■ Task instructions: Which of the lines below mention the word "frames"? Pull each one out.
Provided information Start Marker
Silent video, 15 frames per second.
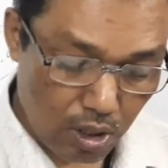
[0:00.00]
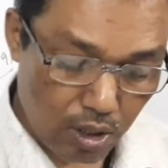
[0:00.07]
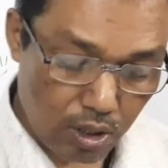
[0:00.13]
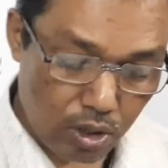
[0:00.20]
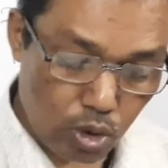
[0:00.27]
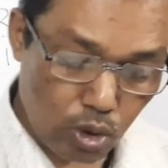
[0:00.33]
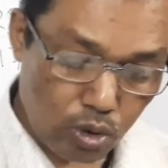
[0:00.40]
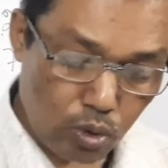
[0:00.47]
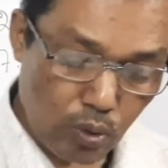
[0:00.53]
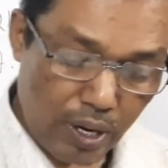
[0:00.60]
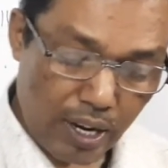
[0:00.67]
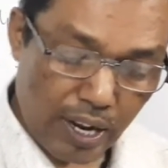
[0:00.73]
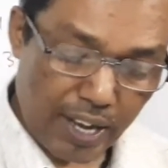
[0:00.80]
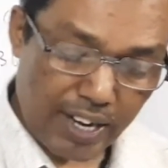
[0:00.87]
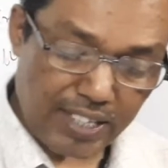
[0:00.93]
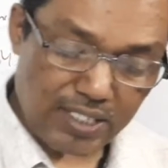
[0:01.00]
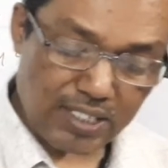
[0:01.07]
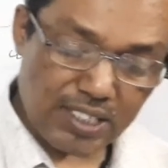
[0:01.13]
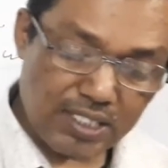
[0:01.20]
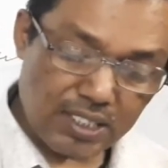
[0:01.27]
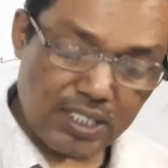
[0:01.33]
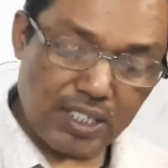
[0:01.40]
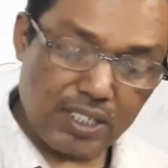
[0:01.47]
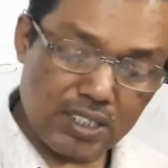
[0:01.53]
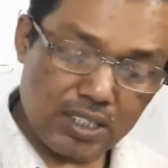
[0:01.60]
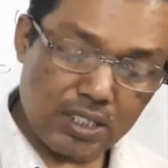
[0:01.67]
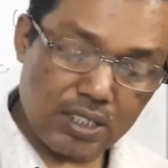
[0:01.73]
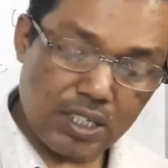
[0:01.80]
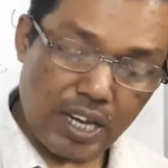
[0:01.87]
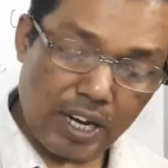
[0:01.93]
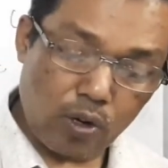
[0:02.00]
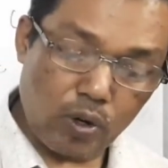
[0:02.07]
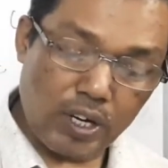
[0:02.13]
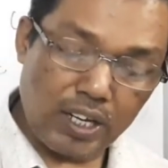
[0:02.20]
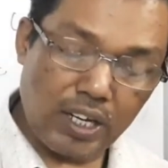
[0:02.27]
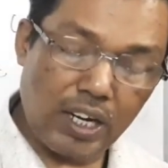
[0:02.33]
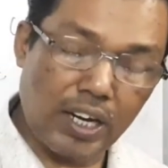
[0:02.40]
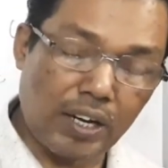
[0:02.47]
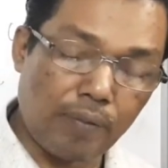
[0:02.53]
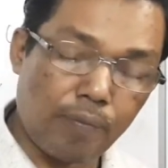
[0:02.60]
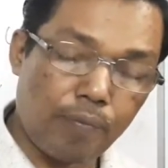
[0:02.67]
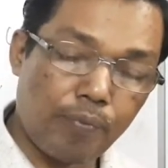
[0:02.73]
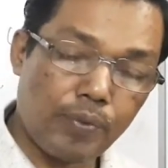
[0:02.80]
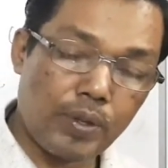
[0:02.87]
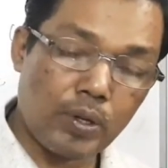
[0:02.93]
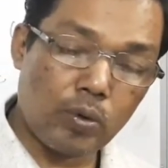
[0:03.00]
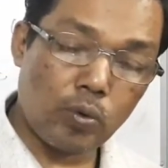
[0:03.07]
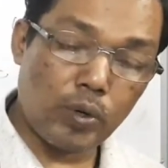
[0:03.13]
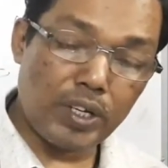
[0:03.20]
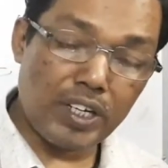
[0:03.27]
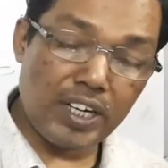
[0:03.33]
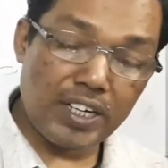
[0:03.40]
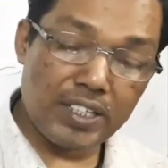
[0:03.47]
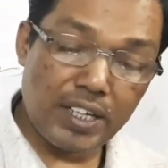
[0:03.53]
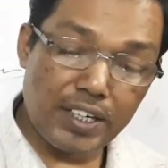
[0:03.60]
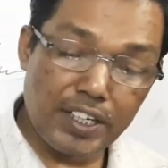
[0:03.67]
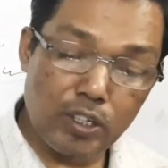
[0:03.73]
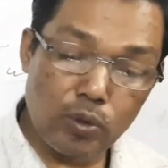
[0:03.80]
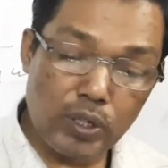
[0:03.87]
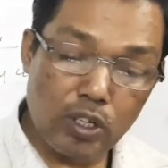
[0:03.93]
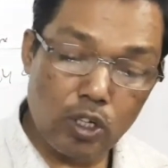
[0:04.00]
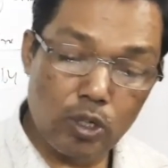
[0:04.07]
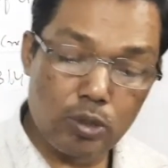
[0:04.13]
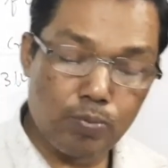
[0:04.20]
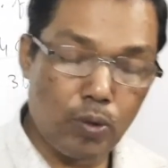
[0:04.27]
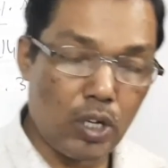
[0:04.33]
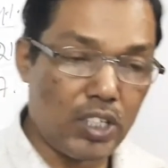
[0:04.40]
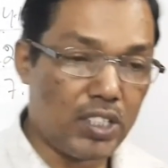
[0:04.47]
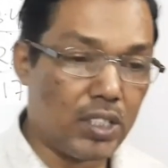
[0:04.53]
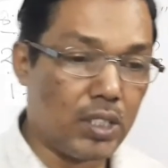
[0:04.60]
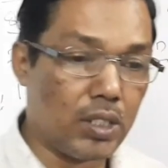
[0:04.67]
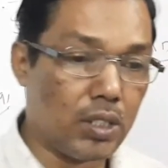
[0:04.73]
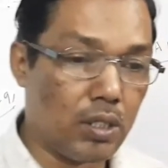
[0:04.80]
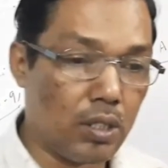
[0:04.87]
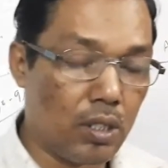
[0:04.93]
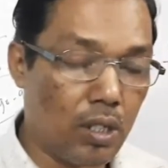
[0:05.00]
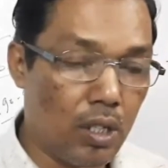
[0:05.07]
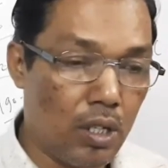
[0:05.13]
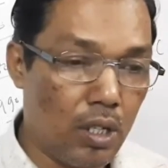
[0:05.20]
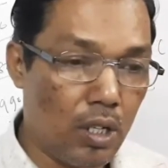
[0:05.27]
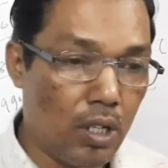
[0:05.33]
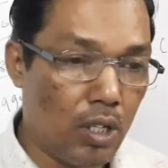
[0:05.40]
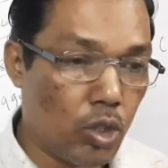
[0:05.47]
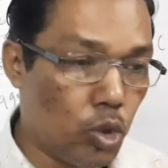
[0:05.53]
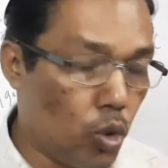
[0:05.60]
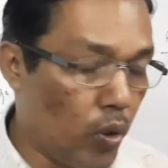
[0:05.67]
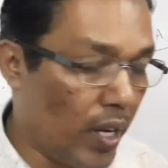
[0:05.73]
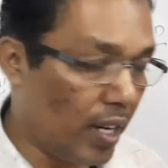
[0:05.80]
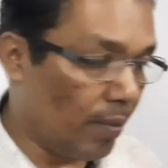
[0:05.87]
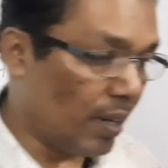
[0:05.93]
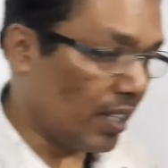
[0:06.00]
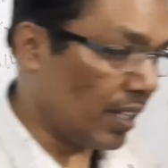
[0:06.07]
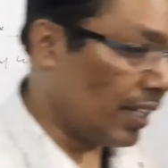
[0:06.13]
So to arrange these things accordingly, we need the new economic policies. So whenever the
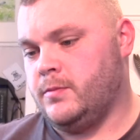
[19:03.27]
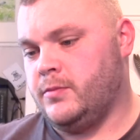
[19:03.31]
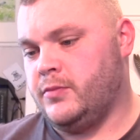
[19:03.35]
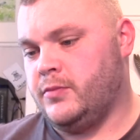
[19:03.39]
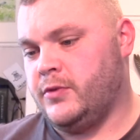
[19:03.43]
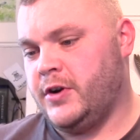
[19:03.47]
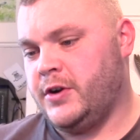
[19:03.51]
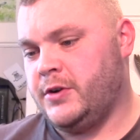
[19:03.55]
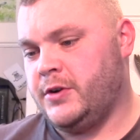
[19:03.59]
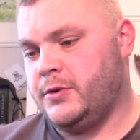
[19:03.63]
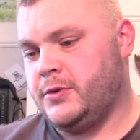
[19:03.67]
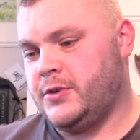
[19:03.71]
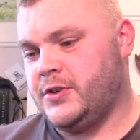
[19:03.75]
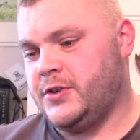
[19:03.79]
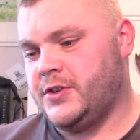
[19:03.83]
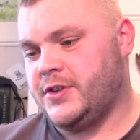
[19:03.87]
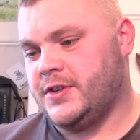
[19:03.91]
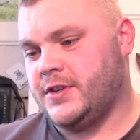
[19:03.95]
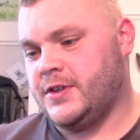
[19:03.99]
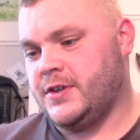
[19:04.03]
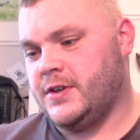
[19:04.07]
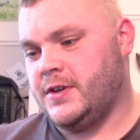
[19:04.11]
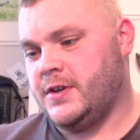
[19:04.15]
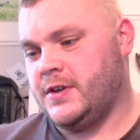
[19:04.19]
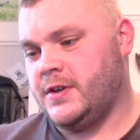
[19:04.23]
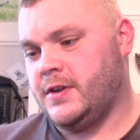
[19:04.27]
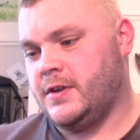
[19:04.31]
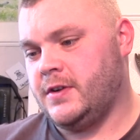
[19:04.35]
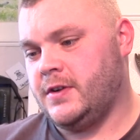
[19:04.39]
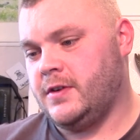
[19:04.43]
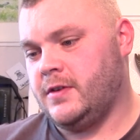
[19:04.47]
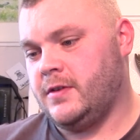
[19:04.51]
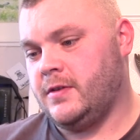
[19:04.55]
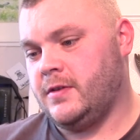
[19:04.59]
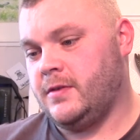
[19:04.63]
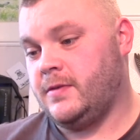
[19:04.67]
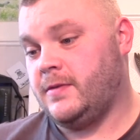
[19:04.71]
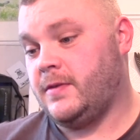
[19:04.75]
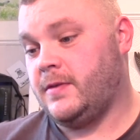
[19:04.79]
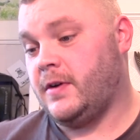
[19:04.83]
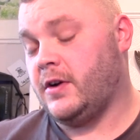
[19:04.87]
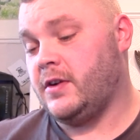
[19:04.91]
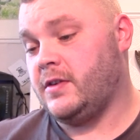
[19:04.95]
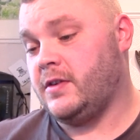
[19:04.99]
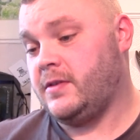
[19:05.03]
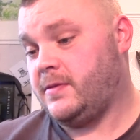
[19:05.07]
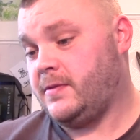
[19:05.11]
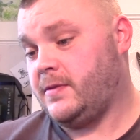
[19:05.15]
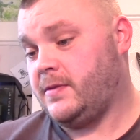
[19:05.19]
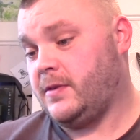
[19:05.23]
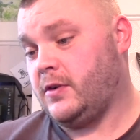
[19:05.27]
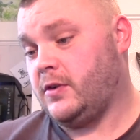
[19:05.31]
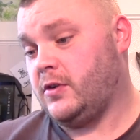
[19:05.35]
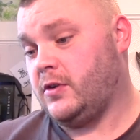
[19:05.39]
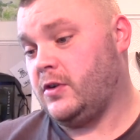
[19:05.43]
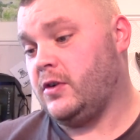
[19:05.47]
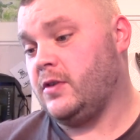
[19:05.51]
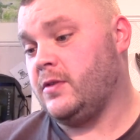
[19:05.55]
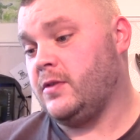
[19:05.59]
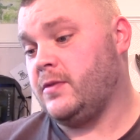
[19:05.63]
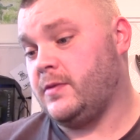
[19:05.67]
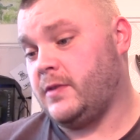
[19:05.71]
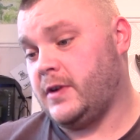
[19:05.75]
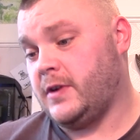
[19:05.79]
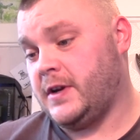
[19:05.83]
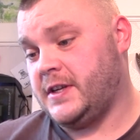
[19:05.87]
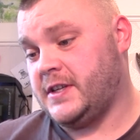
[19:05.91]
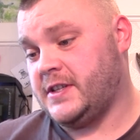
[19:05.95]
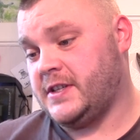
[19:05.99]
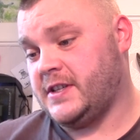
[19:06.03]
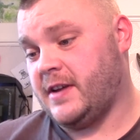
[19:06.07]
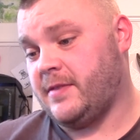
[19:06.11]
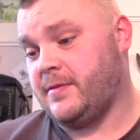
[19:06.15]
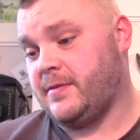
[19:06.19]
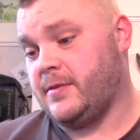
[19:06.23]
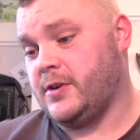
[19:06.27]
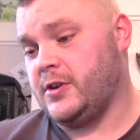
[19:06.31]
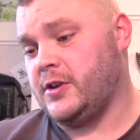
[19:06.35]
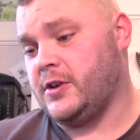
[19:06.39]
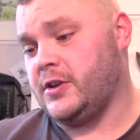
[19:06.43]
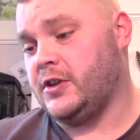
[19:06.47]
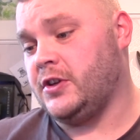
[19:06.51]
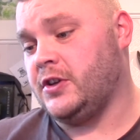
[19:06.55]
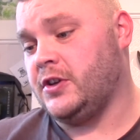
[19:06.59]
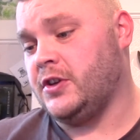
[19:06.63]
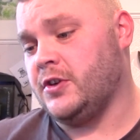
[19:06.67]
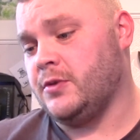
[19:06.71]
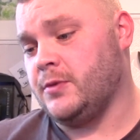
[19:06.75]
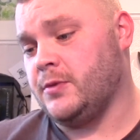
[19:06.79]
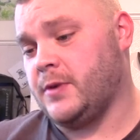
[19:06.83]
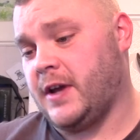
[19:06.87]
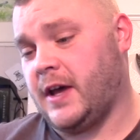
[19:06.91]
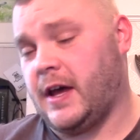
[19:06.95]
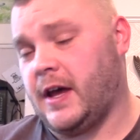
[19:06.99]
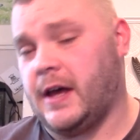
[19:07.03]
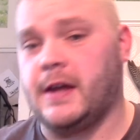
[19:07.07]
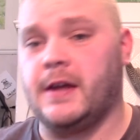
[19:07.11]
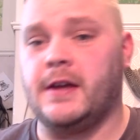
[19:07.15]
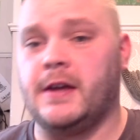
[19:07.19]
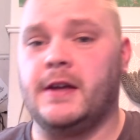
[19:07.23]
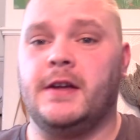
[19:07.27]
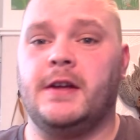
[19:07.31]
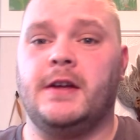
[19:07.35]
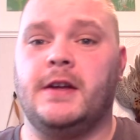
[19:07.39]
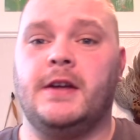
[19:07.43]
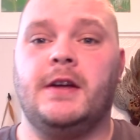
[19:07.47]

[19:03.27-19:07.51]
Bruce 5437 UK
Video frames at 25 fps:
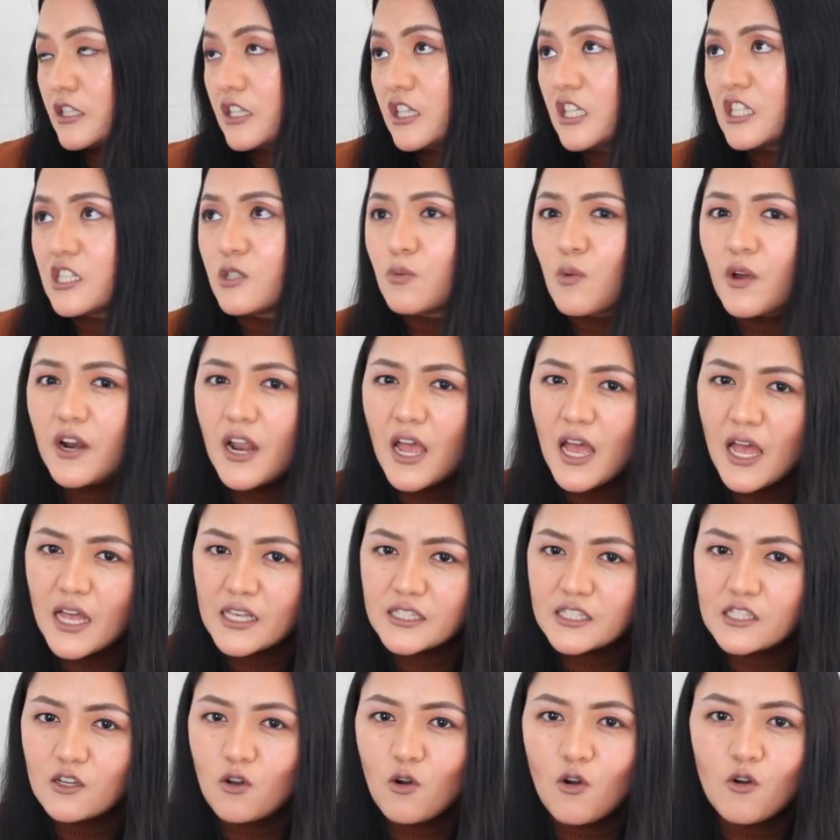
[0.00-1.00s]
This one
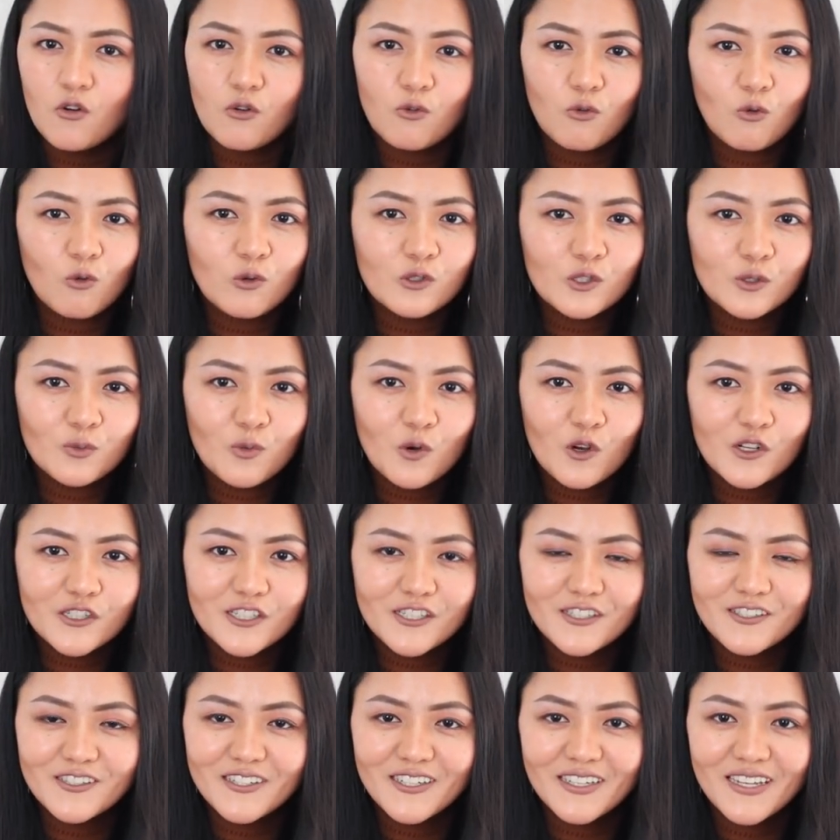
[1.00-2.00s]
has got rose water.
Provided information End Marker
■ Completed task:
Silent video, 15 frames per second.
Video frames at 25 fps:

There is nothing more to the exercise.